His time at Peking University has been seminal in his understanding of those ideals, Ragnar says.
"When I went to Peking University studying philosophy, the history of China and the history of the university, I realized that at the time when the CPC was established 100 years ago during the formative years of the Chinese revolutionary movement, the school played a very strong role," he says.
"Some of the original leaders of the Party, like Chen Duxiu and Li Dazhao, were very idealistic. Their aim was to modernize China and they wanted to live in a fair world. Equality was very important for them," says Ragnar, whose time at the elite educational institution has been recorded under a major oral history project involving other prominent alumni.
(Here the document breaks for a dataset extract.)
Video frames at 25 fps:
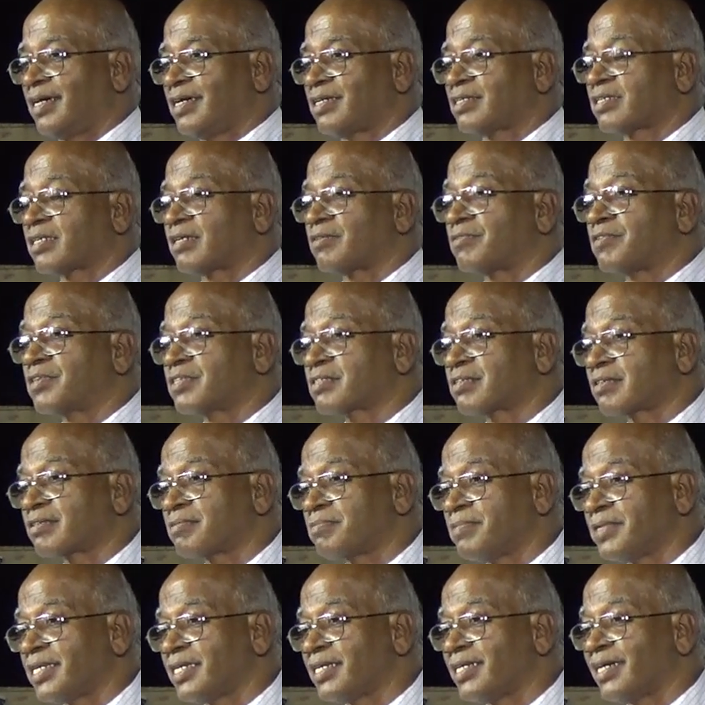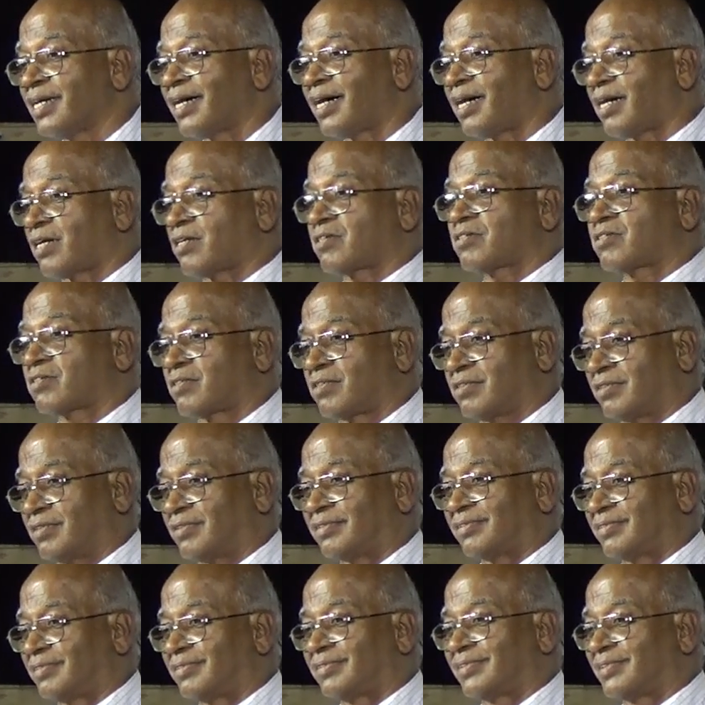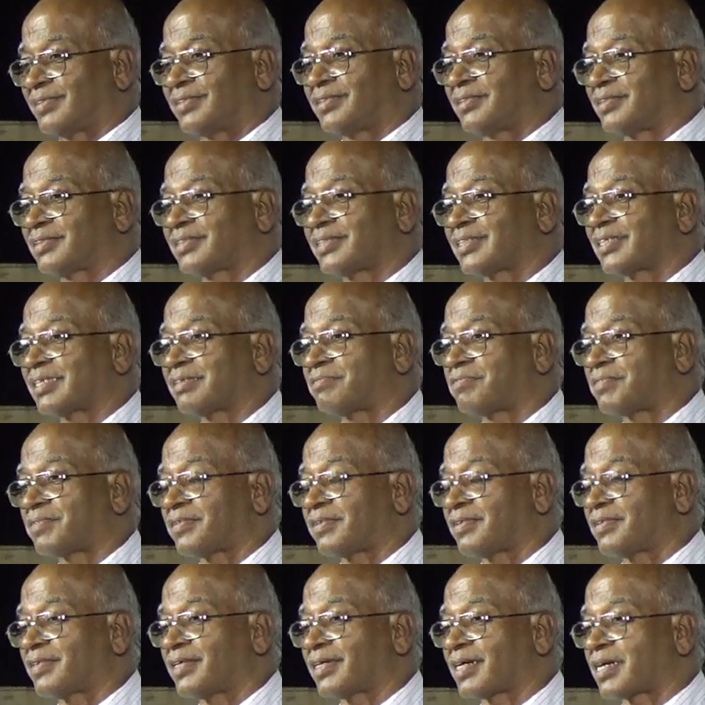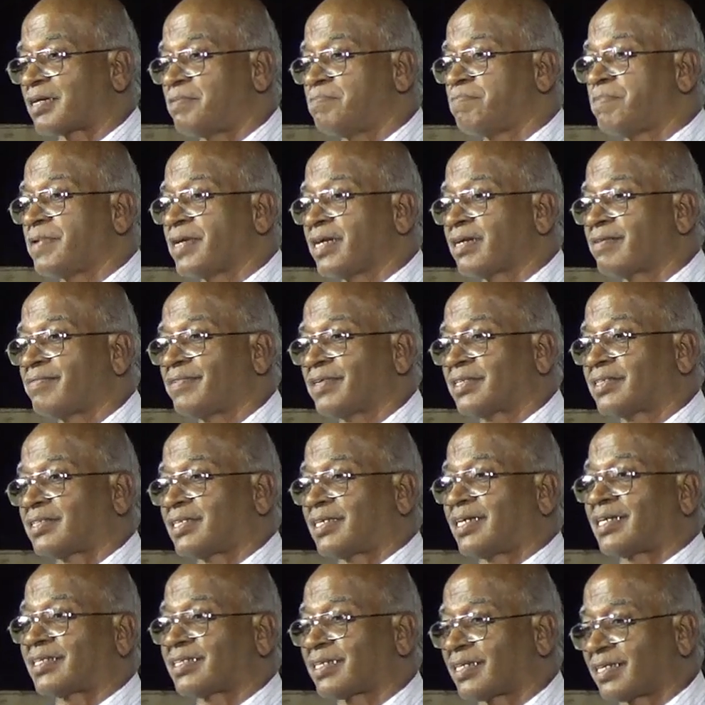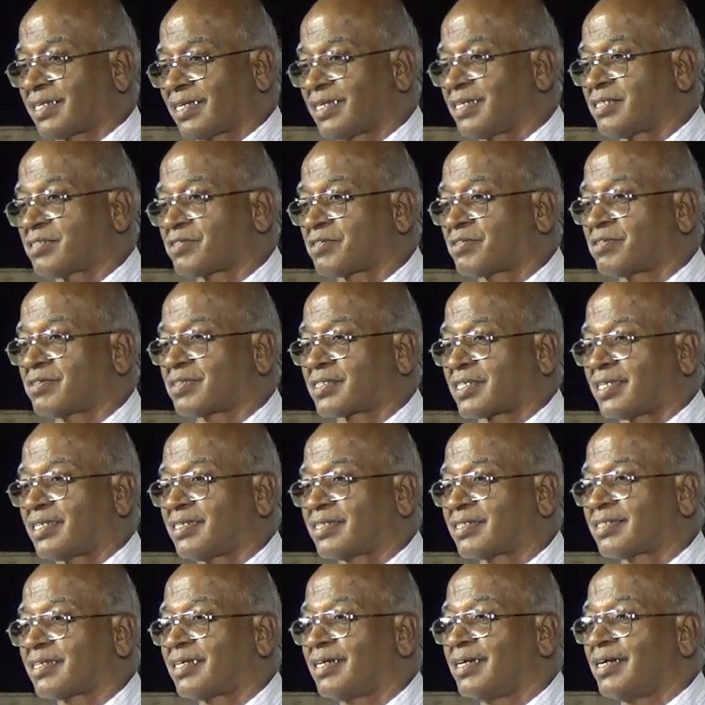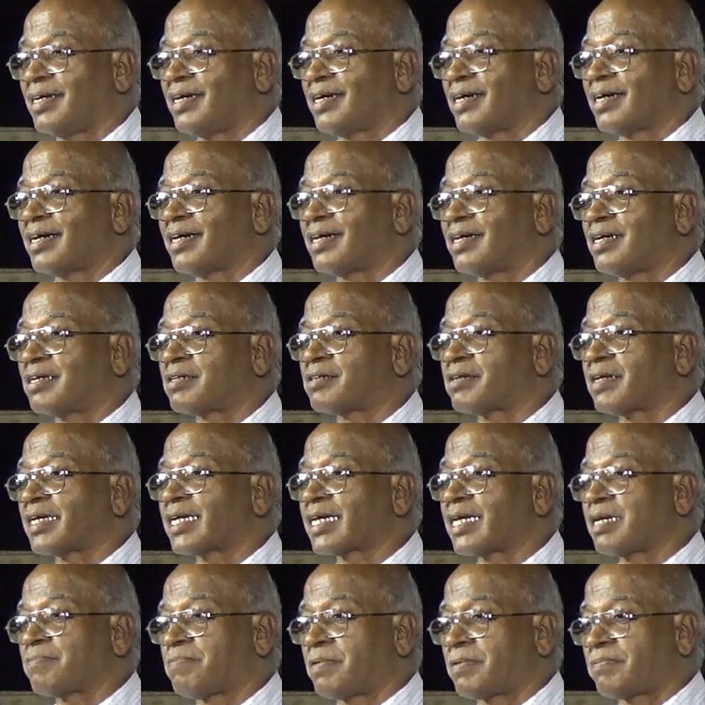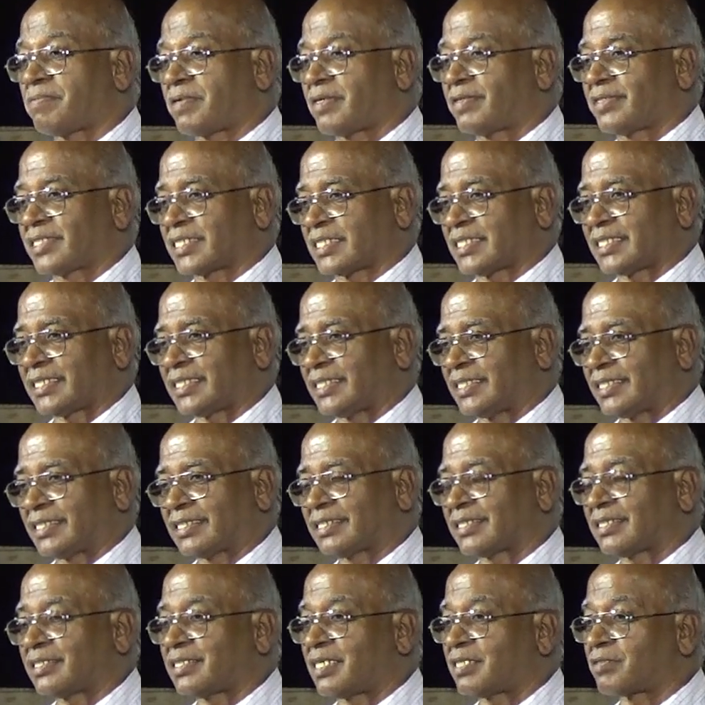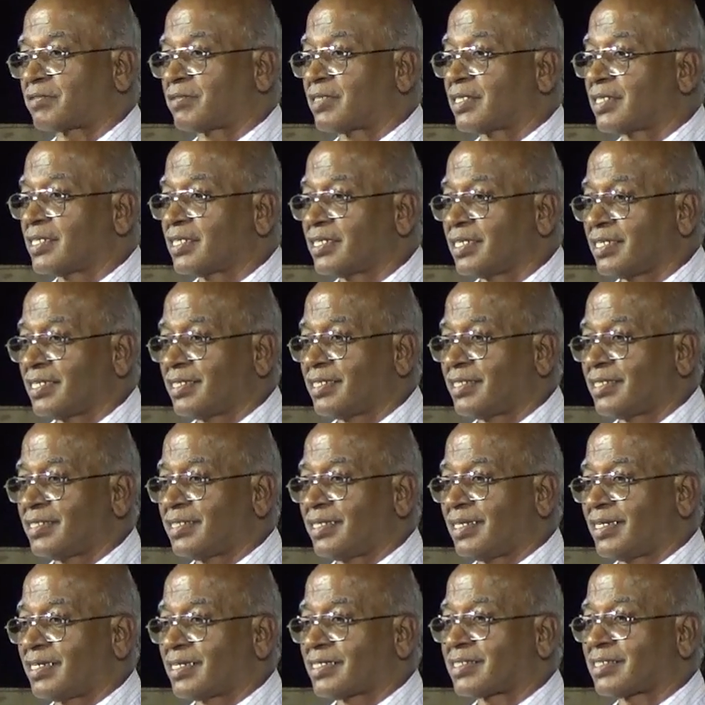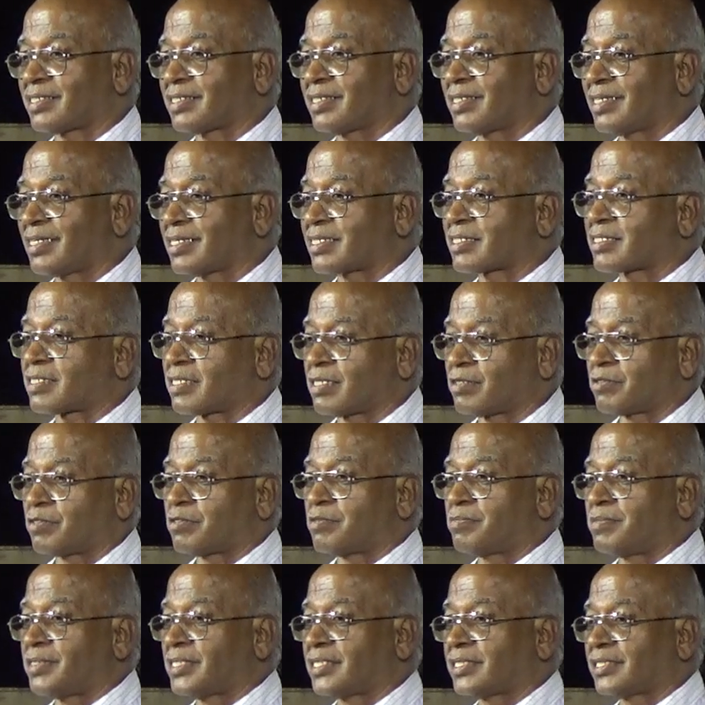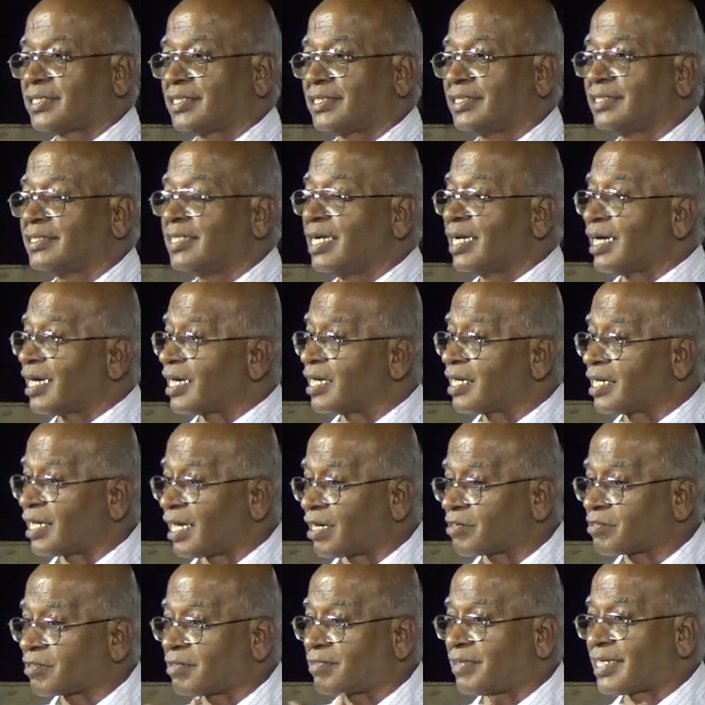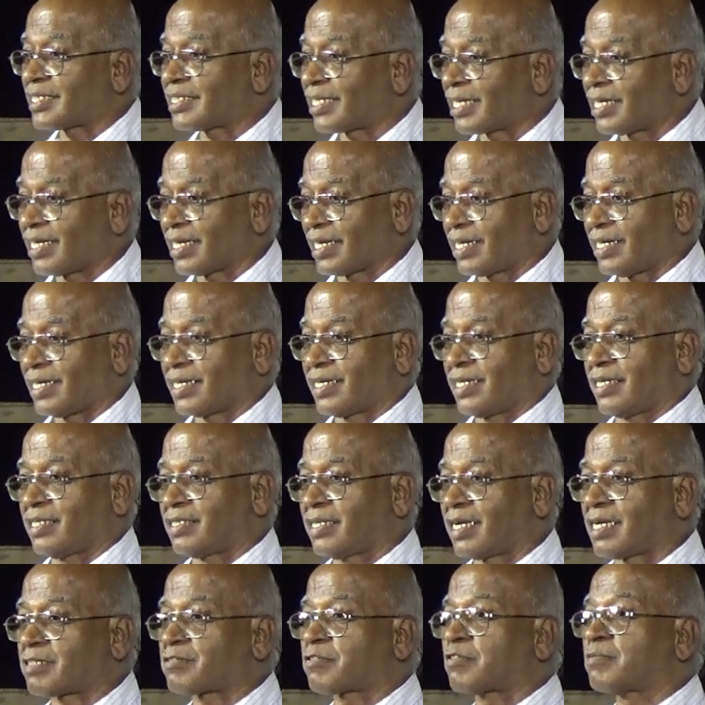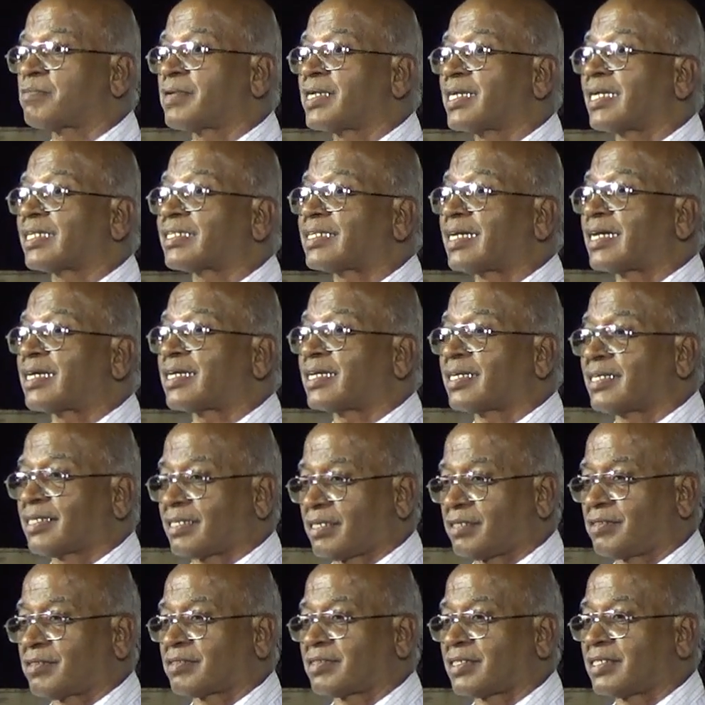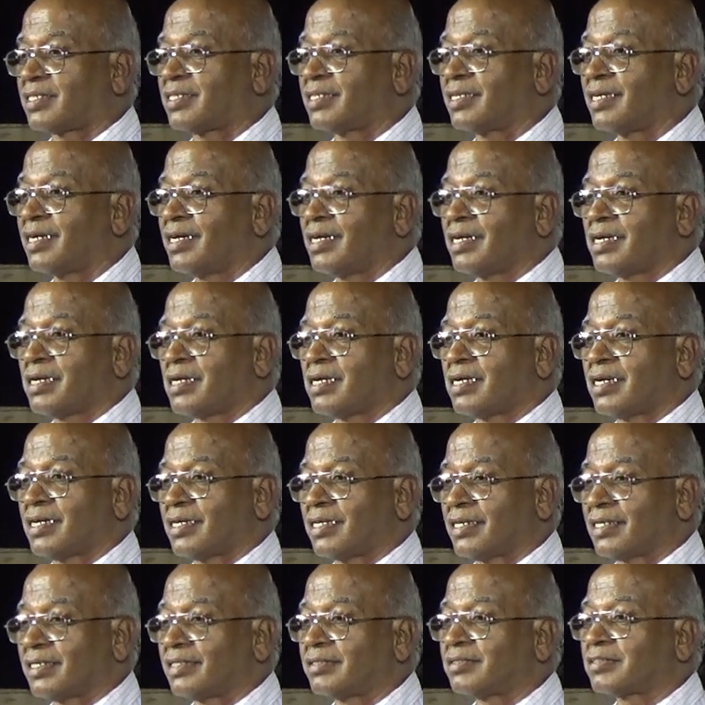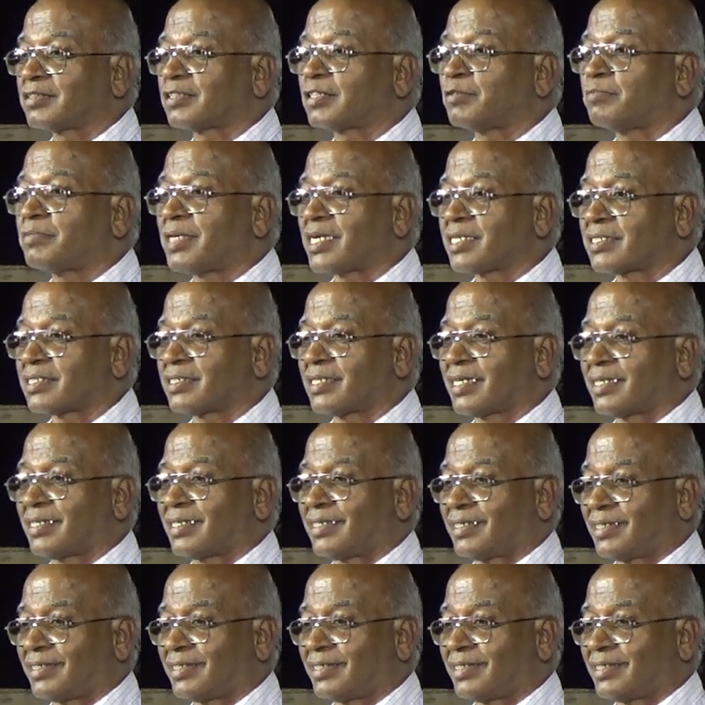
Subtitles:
say we should be also, you know, say, compete with other institutions to keep up our standards. Say not only in SC, ST, OBC, and also for general category, there should be a 30,000, you know, say basic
"After World War I, China had reacted very strongly to the Western denial or unwillingness to change its relations with the country and base it on an equal footing; then you have the May Fourth Movement and Peking University played a leading role," says Ragnar, referring to the historic anti-imperialist movement.
"The Chinese intelligentsia moved toward communism and that can be traced to those years at the time of its foundation."
Development drive
The country's practical developmental approach also helped fuel its achievements, Ragnar says.
"The central theme was modernization. For China and the CPC leadership, if it's not fair and it doesn't serve the country's modernization, then they change or adjust the policies.
"One of the biggest differences between the Western countries and China is that, while we change our governments very frequently, we don't change our economic system-our economies are basically along the same policies," he says.
"China has kept its political leadership but changed its policies, the economic basis, in order to modernize.
"So, there's been the policy of reform and opening-up, and economic innovation. Very rapidly China developed, but there was a lot of pollution. There was a lot of environmental problems. It was about three decades (ago).
"Then around that time, the world woke up to the realities of pollution and the necessity of sustainable, long-term development," Ragnar says.
"And in a remarkably short time, China actually took up this policy, and in this century, about 15 years ago, just about the time when we established our geothermal cooperation, China changes its priorities to rapid sustainable development, from just rapid economic development."
Building on trust
"One hundred years after the establishment of the Communist Party of China, there's a lot of reflection of what are the main components of Chinese Marxism, or socialism, (with) Chinese characteristics," he says.
"I really do think these characteristics, of social fairness, equality and of focusing on modernization, of understanding that modernization has changed, from just being simple modernization or learning from the West into being focused on sustainable development, and innovation, have become a major component.
"There's the idealism: that development and modernization and economic progress is not just for itself or for its own sake. It is for the people.
"The fundamental slogan of the CPC, to 'serve the people', is still the main theme of the Party.
"These all go very long back into Chinese history because the Confucianists said that within a country, it is the people that are most precious. This is linked to the Chinese characteristics, of Chinese socialism. This has been a theme of Chinese socialism from its very establishment," Ragnar says.
"So, the CPC is very focused on the people and on having their trust. And it can only continue to do that through sustainable development, which benefits the lives of the people. That is also why you have poverty alleviation forming the main efforts of the last few years; now it's to continue and revitalize the rural areas and communities. It's because of this focus on the people.
"And it can only be done through sustainable development. Which is why Iceland has a very bright future in continuing to work with China."